40 dollars a year could replace their ad revenue stream with simple subscriptions.
But people will not pay for email.
People will not pay for world class maps.
People will not pay for search engines
Hell people won't pay 99 cents for an app with thousands of hours of development, but they will pay 99 cents for extra cheese.
The way I see it is people pay with data because they won't pay otherwise. I don't know any developers who are thrilled about integrating crappy advertising SDKs that tend to crash, slow down startup times, and leave you at the mercy of a second business unit for your livelihood. They'd all much rather take your money directly. But people will take an ad laden half assed app over a tracking free one for a dollar any day.
Don't they earn only if people actually buy through the ads?
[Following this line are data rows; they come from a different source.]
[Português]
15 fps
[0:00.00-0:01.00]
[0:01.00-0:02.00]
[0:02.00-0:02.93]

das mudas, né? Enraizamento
The new ad-tracking method seems like a concession to ad companies, IMO with only a 4% user uptake, apple should have just ripped out any ability to track users in apps and told app developers to deal with it.
a) it’s great PR.
b) it may reduce the quantity of low-quality apps on the App Store
c) most importantly by far, and almost certainly why they went through with it, this will push apps away from making money from Ads, and towards making money from payments, which Apple can then take happily take their 15-30% cut of and profit
As usual, it’s Apple abusing their dominant market position to boost profits. In this case, I don’t mind because it’s a general win for consumer choice, but it’s a symptom of a larger problem.